- **Material provided**
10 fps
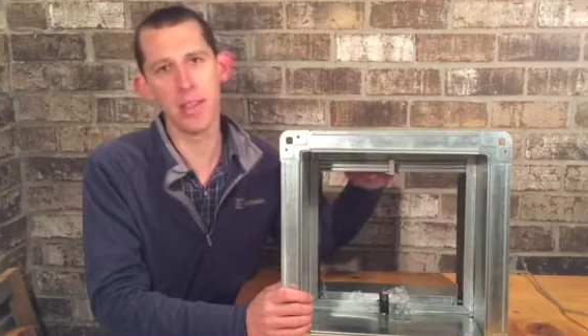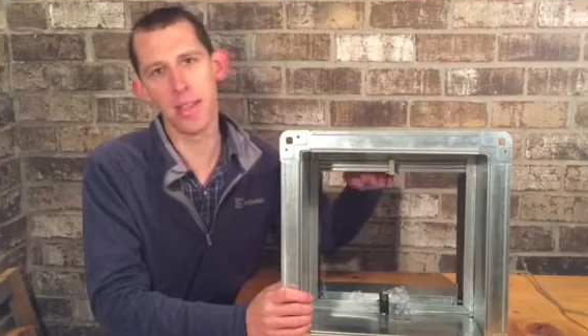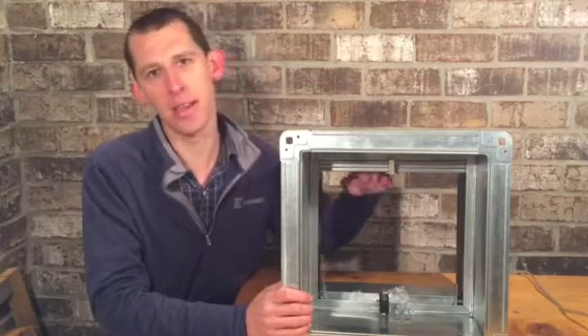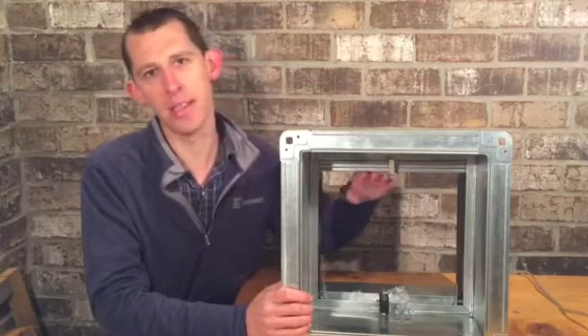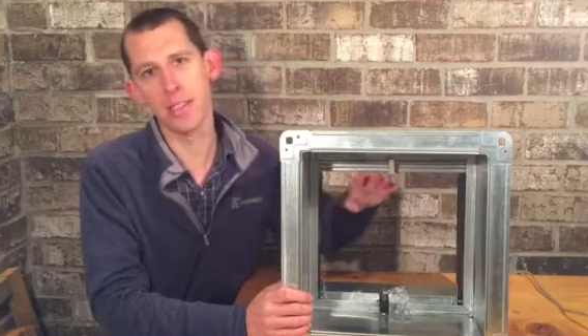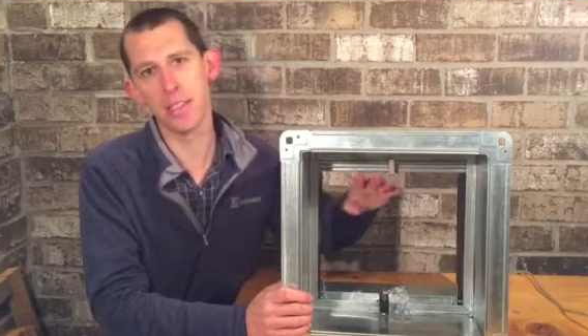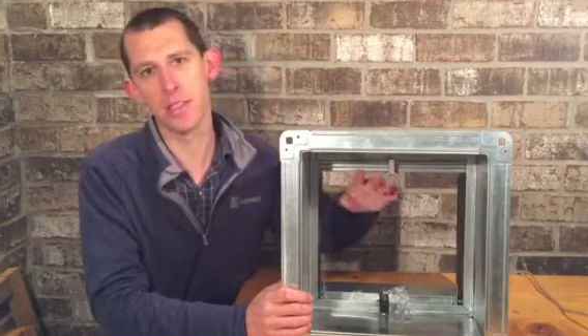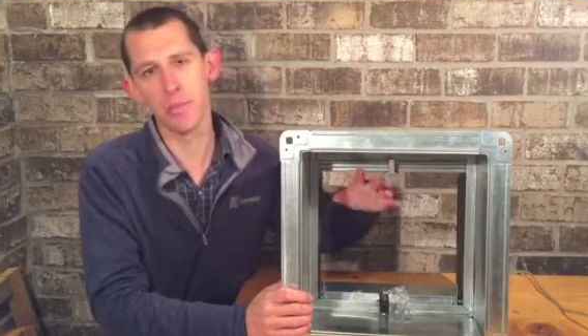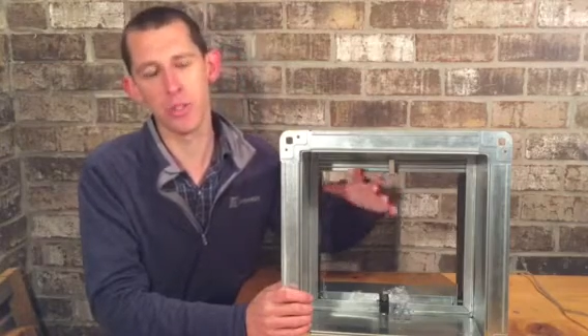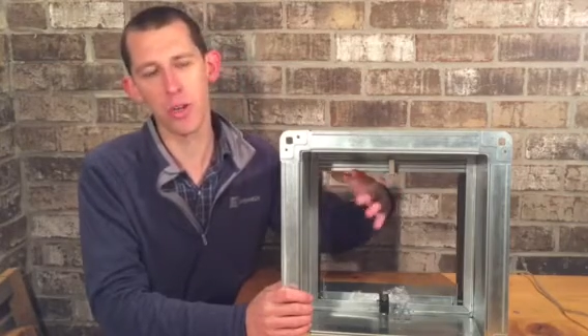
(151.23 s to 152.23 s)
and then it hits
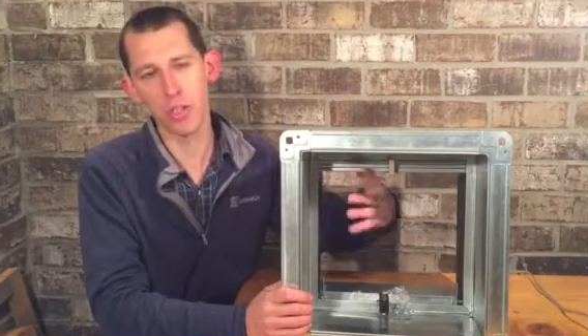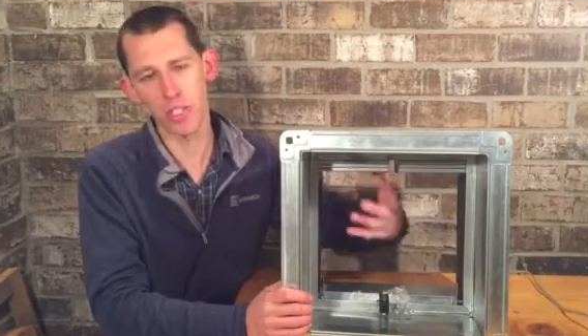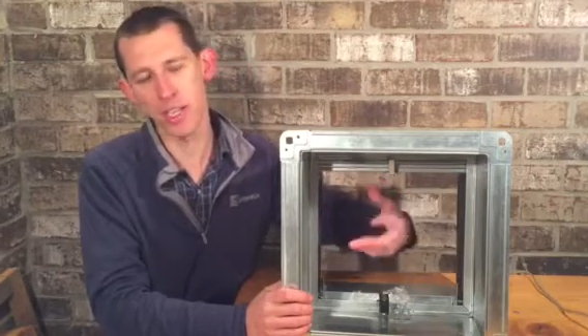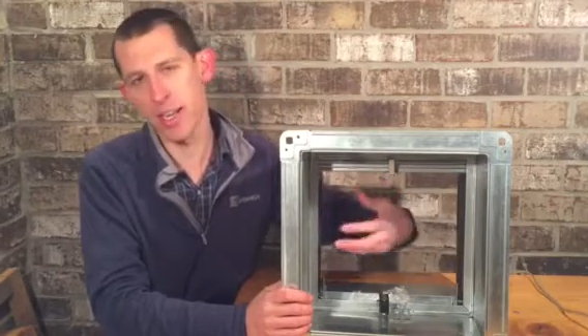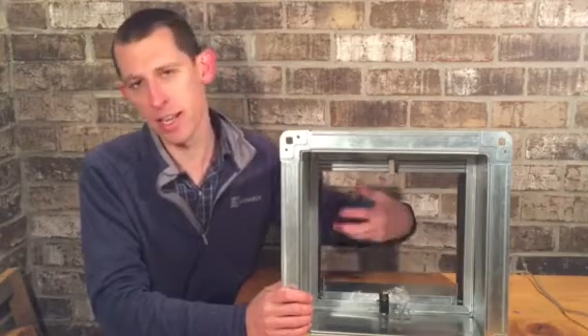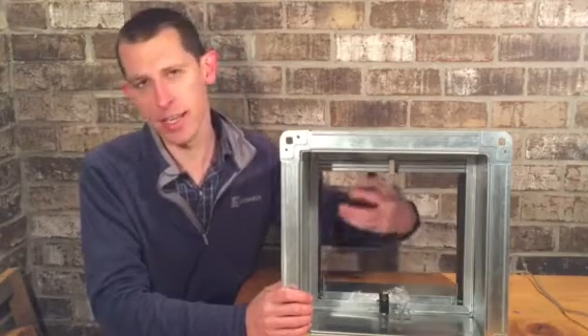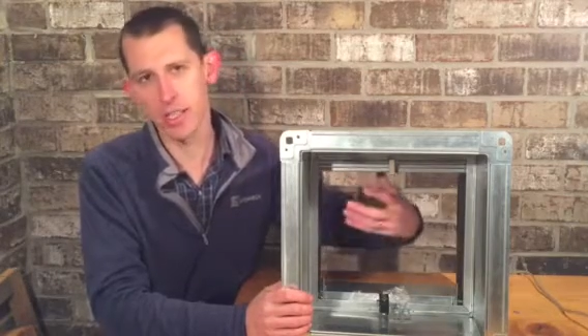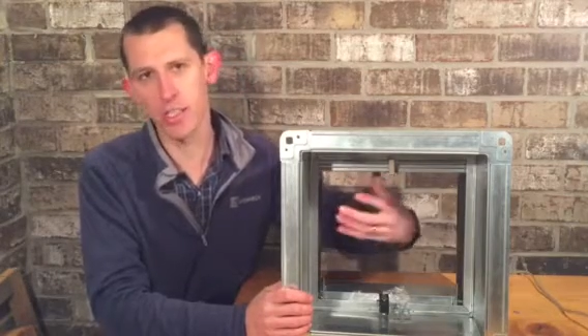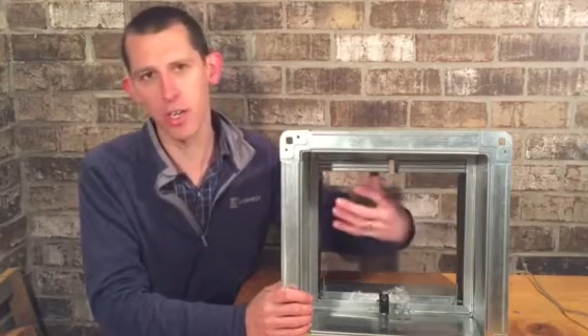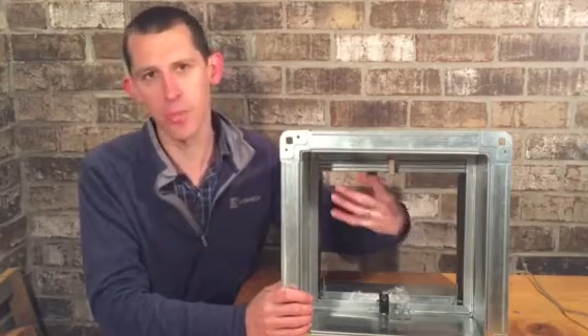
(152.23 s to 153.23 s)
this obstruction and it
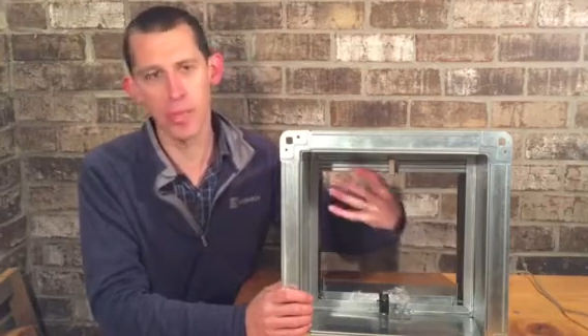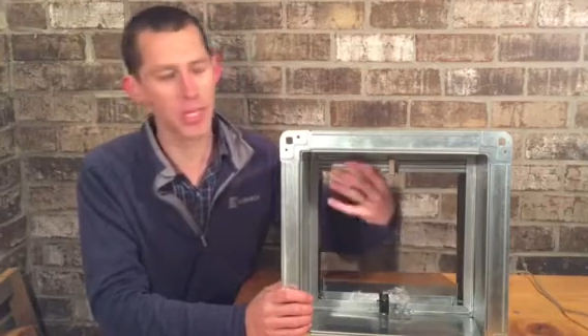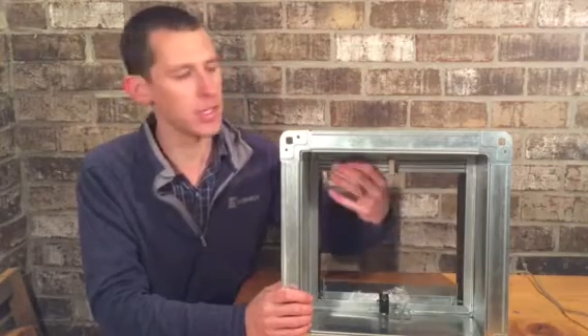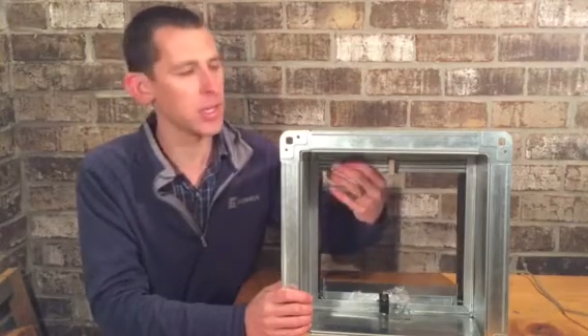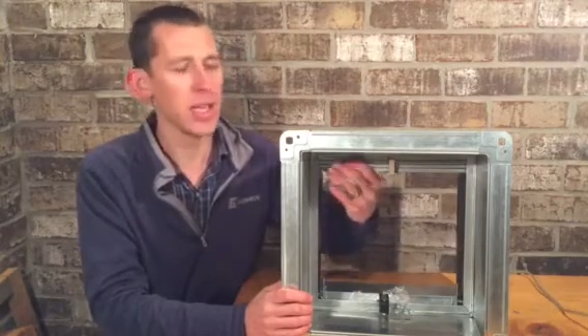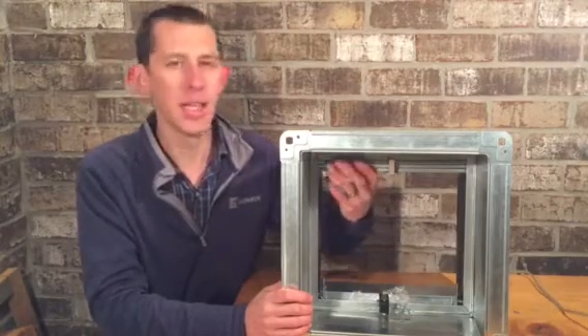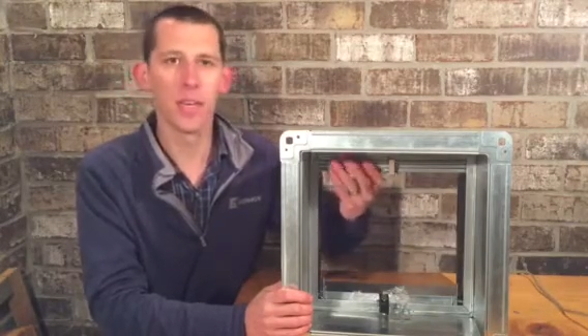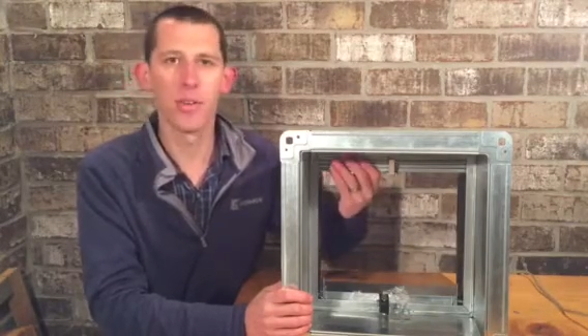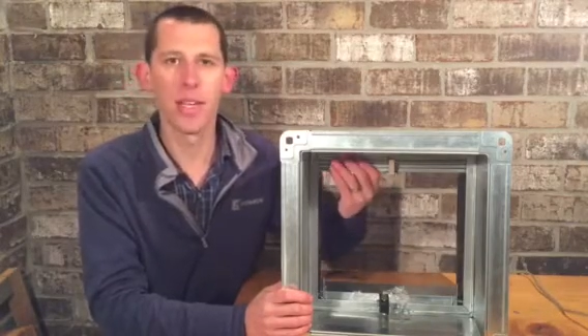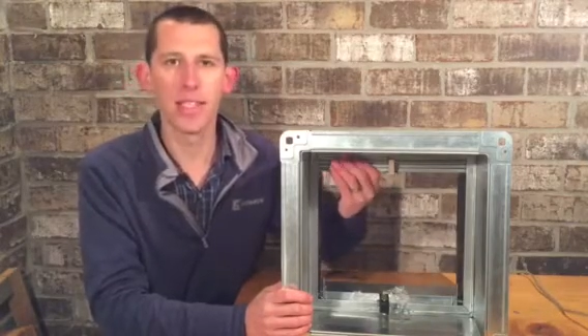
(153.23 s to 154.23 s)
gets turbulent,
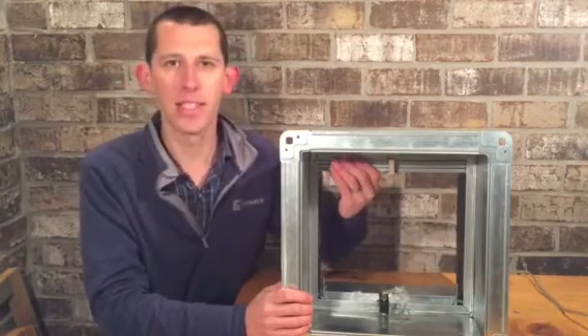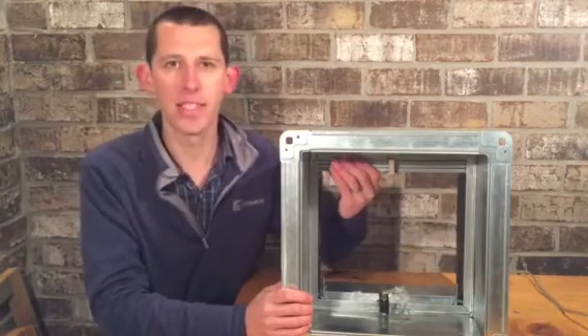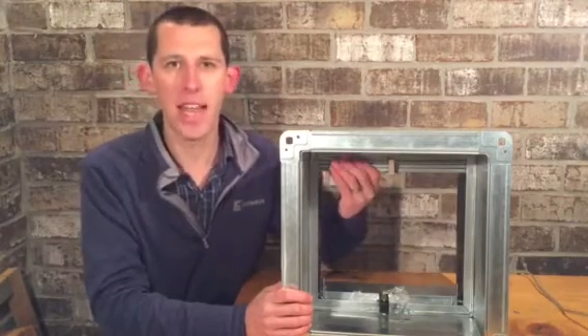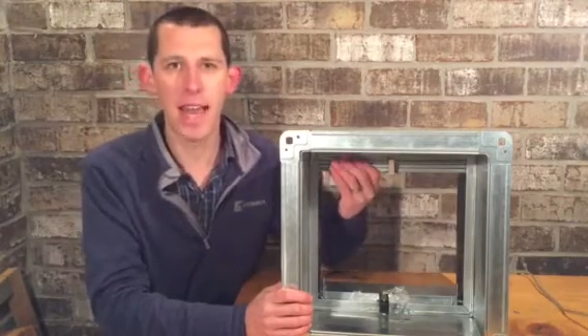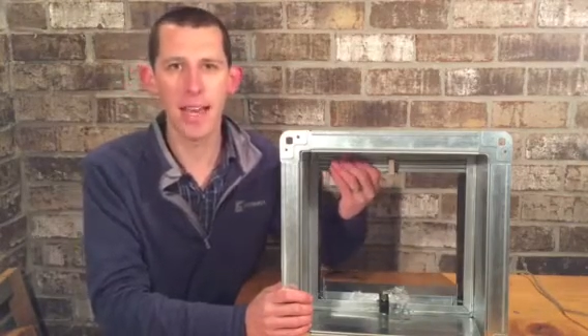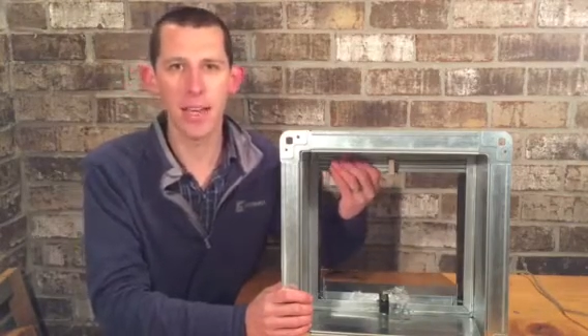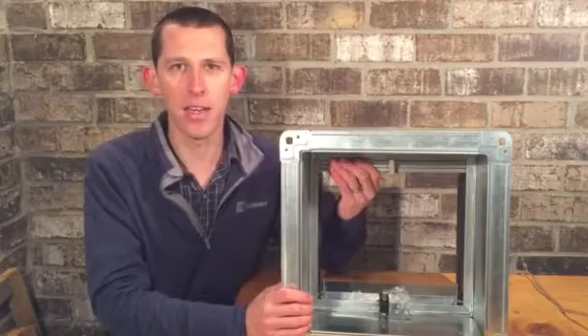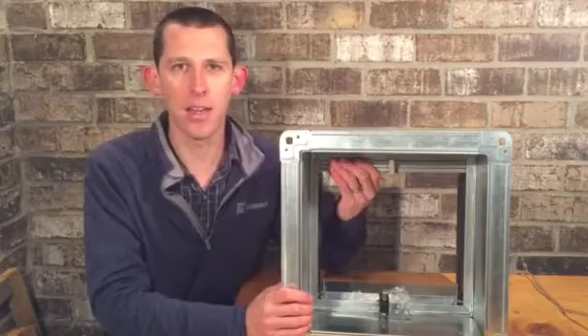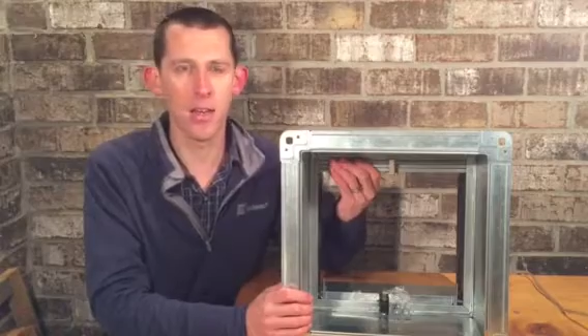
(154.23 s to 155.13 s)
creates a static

- **Task goal**
Restate each record from above word for word, excluding any picture it holds.

- **Exercise result**
10 fps
(151.23 s to 152.23 s)
and then it hits
(152.23 s to 153.23 s)
this obstruction and it
(153.23 s to 154.23 s)
gets turbulent,
(154.23 s to 155.13 s)
creates a static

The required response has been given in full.